A second approach to the image caption problem is to generate novel descriptions using cascades of neural nerworks. In this approach, features in the image is extracted using a convolutional neural network (CNN) and these features are used with a recurrent neural network (RNN) to generate a caption. This approach can be divided into several broad classes:
RNN as language generator: The extracted image features are used as input to to an RNN based language generator. The RNN generate word sequences conditioned upon the image input.
RNN as language model: The RNN is used as a language model to encode word representations, which are then combined with the image features as input to another language generation stage.
We will compare the above approaches to generate novel image captions.
Many work on image captioning has been done using this approach (Karpathy et al, Chen et al). A simple approach is where the image features are concatenated with word embeddings and fed into a RNN.
The features of the images to be captioned are extracted using a VGG16 CNN that as been pretrained using ImageNet data. The output of the FC8 layer of VGG16 is fed to another dense layer to extract the image feature. The weights of the VGG16 CNN are frozen when we train our RNN language generator. The additional dense layer is trainable
The words are embedded using the pretrained wording GloVE embeddings. The embeddings are not trained further in our generative model.
The image features and word embeddings are concatenated together and input to an LSTM RNN. Te output of the RNN is sampled as used as caption to the image. A special "START" token is used to initialize the generation process, and the process is terminated when an "END" token is sampled.
At each time step of the RNN the a word in the training caption will be fed into the input of the RNN. The out of the RNN will be compared with the ground truth next word. For example, if the caption is "the weather is great and the time is now". The training input would be "START the weather is great and the time is now", one word at a time. The output of the RNN at each time step will be compared with "the weather is great and the time is now END" to generate the loss.
The model will be measured using categorical crossentropy.
Using RNN as a language model is not as common as the previous approach, but there are some very good results which have better performance than the previous approach (Mao et al). We will design a image captioning model using this method. In our approach, the word embeddings are input to the RNN, and the final state of the RNN is combined with image features and input to another neural network to predict the next word in the caption.
Similarily to using the RNN as language generator, the features of the images to be captioned are extracted using a VGG16 CNN that as been pretrained using ImageNet data. We use the output of the FC8 layer of VGG16 as the image feature.

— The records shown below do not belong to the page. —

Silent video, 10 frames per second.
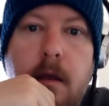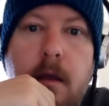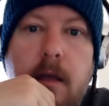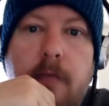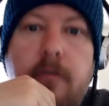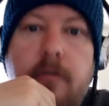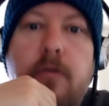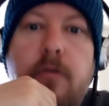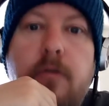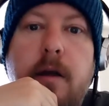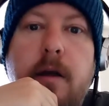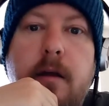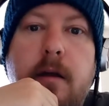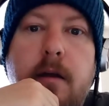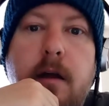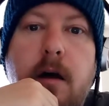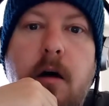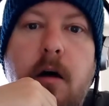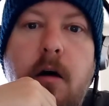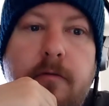if you're like
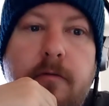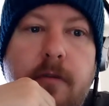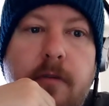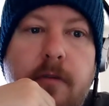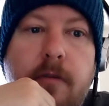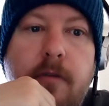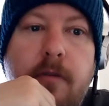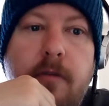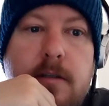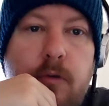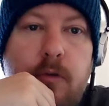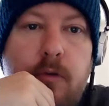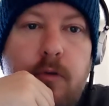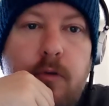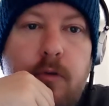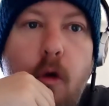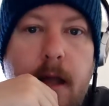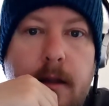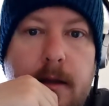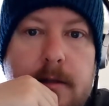on the fence, like we're always talking
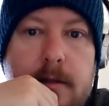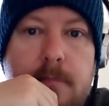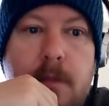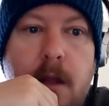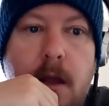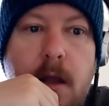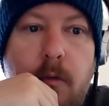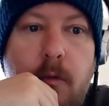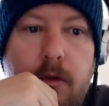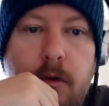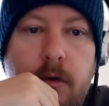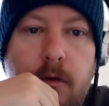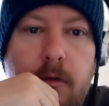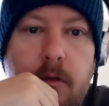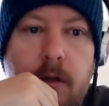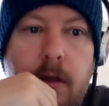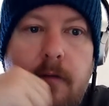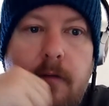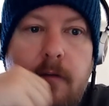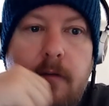analytics, and if
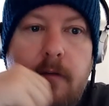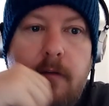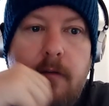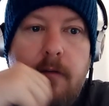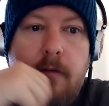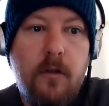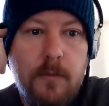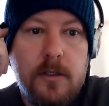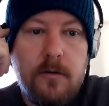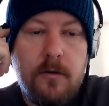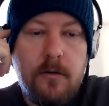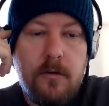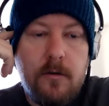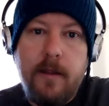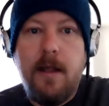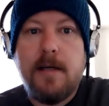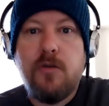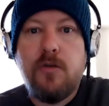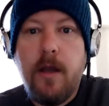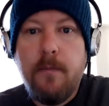you're a long-time listener, or even like the last
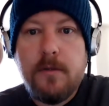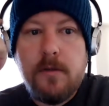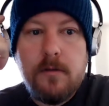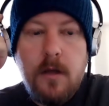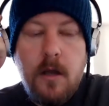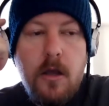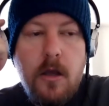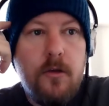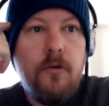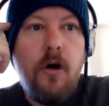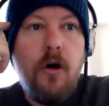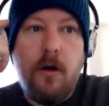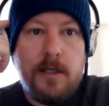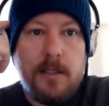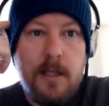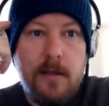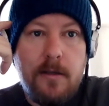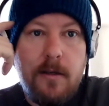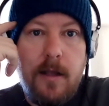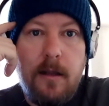20 episodes, our stance
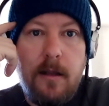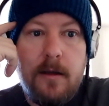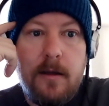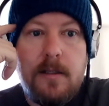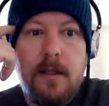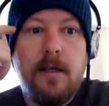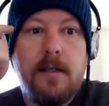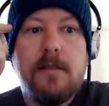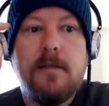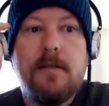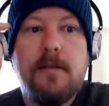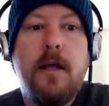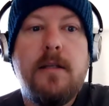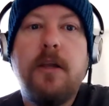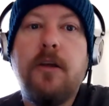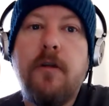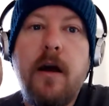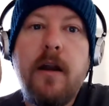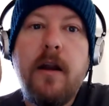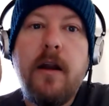on analytics. Like you're not
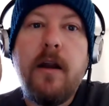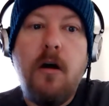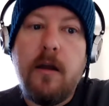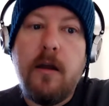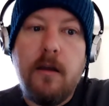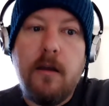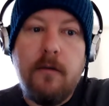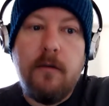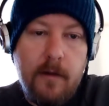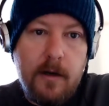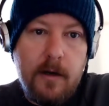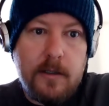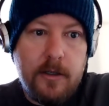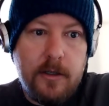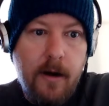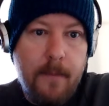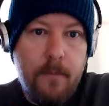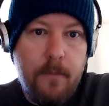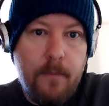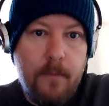even trying if you don't have analytics in your app, right?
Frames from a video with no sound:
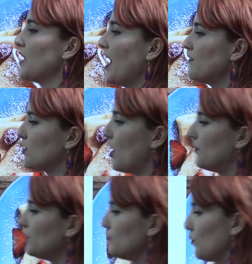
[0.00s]
have a
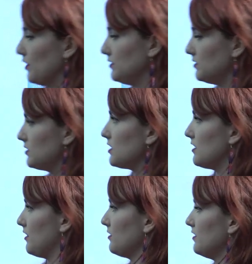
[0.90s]
couple of words
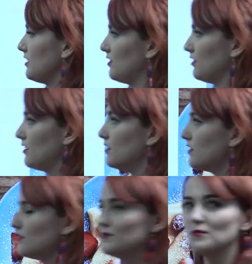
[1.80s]
here that are
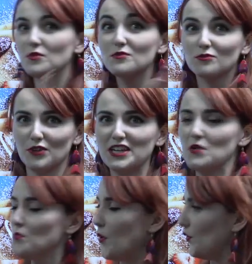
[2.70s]
written
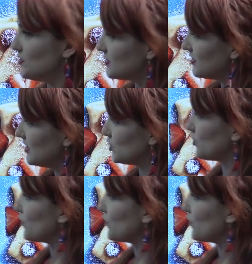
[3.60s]
in bold. So the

The weights of the VGG16 CNN are frozen when we train our RNN language generator.
The words are also embedded using the pretrained wording GloVE embeddings. The embeddings are not trained further in our generative model.

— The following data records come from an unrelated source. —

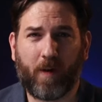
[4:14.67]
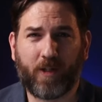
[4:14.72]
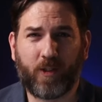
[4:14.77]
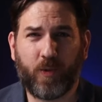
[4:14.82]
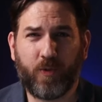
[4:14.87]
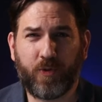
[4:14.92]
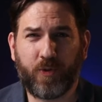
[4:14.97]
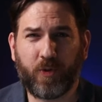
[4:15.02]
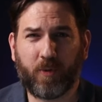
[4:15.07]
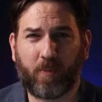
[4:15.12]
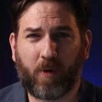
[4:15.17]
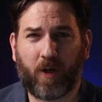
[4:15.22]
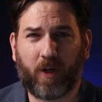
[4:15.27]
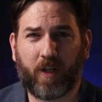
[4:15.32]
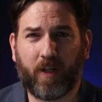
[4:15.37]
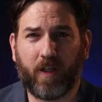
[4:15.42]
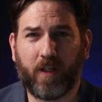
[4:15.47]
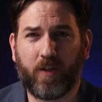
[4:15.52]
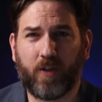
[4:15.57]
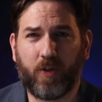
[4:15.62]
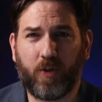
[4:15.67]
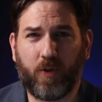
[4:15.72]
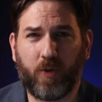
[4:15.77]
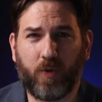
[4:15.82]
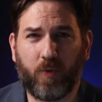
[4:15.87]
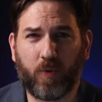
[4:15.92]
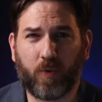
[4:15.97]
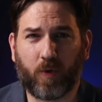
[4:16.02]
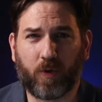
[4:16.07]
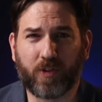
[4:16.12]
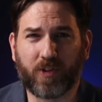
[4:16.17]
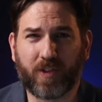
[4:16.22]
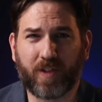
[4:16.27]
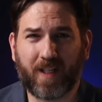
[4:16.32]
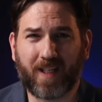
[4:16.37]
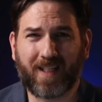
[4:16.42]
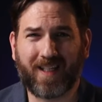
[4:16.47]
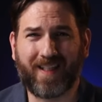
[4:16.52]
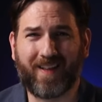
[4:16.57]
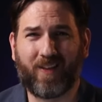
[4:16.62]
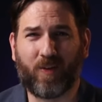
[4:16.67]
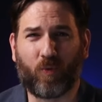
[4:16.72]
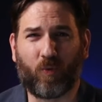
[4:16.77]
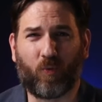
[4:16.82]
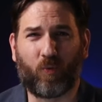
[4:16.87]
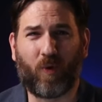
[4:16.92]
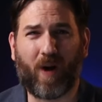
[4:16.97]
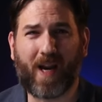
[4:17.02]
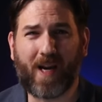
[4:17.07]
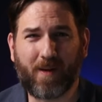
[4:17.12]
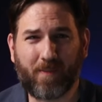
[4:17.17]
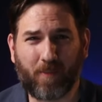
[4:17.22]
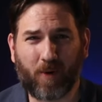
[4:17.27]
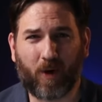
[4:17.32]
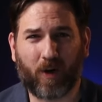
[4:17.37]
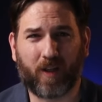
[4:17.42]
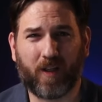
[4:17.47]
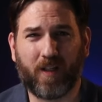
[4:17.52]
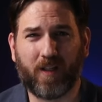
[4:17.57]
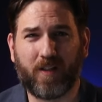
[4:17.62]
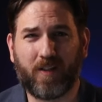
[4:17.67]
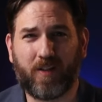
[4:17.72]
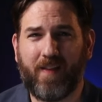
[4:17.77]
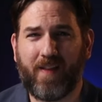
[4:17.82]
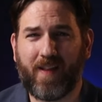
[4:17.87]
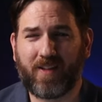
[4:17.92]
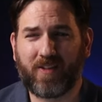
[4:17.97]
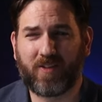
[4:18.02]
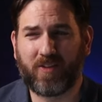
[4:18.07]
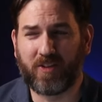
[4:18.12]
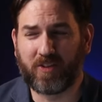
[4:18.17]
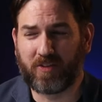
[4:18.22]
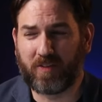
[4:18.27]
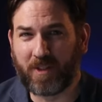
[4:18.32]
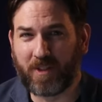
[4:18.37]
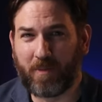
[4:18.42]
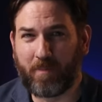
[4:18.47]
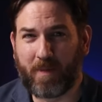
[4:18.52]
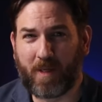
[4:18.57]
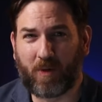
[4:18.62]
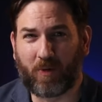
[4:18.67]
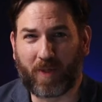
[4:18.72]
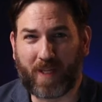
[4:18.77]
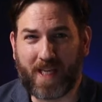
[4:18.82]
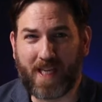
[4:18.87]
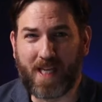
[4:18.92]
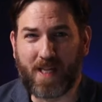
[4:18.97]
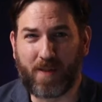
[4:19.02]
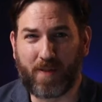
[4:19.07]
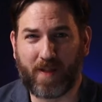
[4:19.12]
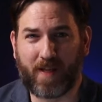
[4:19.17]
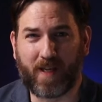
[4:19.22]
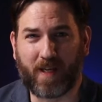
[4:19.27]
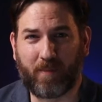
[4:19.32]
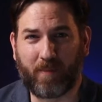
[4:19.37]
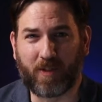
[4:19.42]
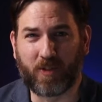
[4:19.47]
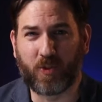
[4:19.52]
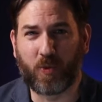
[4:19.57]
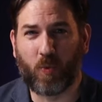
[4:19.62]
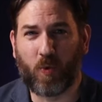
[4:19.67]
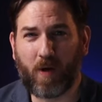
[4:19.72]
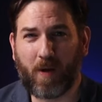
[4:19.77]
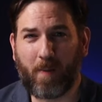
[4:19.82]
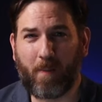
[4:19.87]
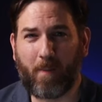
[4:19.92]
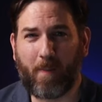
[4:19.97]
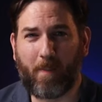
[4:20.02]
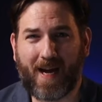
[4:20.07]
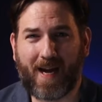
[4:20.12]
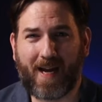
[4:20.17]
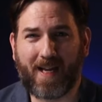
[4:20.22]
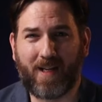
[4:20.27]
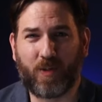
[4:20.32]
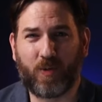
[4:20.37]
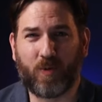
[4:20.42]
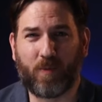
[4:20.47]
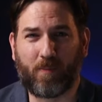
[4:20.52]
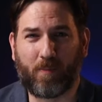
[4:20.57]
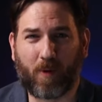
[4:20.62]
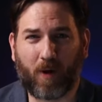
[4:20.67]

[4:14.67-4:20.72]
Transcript: by choosing your market, you are selecting the right market, and that's just a fundamental key thing because you want to buy into a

The word embeddings of the partially generated caption are then used as input to an LSTM RNN. The final state of the RNN is combined with the extracted image features and input to another neural network to predict the next word in the caption. A special "START" token is used to initialize the generation process, and the process is terminated when an "END" token is sampled.
Since the output is generated by a fully connected layer instead of a recurrent network, at each time step only 1 word can be generated. In other words, during training, if the reference caption has n words, then n-1 training sequences will be generated, each containing one more word than the previous. For example, if the reference caption is "the weather is great and the time is now", then the training sequences would be
Training Seq | Expected Oupput | |
---|---|---|
1 | "START" | the |
2 | the | weather |
3 | the weather | is |
4 | the weather is | great |
5 | the weather is great | and |
6 | the weather is great and | the |
7 | the weather is great and the | time |
8 | the weather is great and the time | is |
9 | the weather is great and the time is | now |
10 | the weather is great and the time is now | "END" |
The model will output a one-hot vector and the error will be measured using categorical crossentropy.
To evaluate a candidate caption, it is compared to one or more reference captions. The metric of evaluation used is often a variation of the "precision" or "recall" metric. In particular, the BLEU metric, which is a metric based on the "precision" of the candidate, and the ROUGE metric, which is based various combinations of both the "precision" and the "recall" of the candidate is used. We first give a brief introduction to "precision" and "recall".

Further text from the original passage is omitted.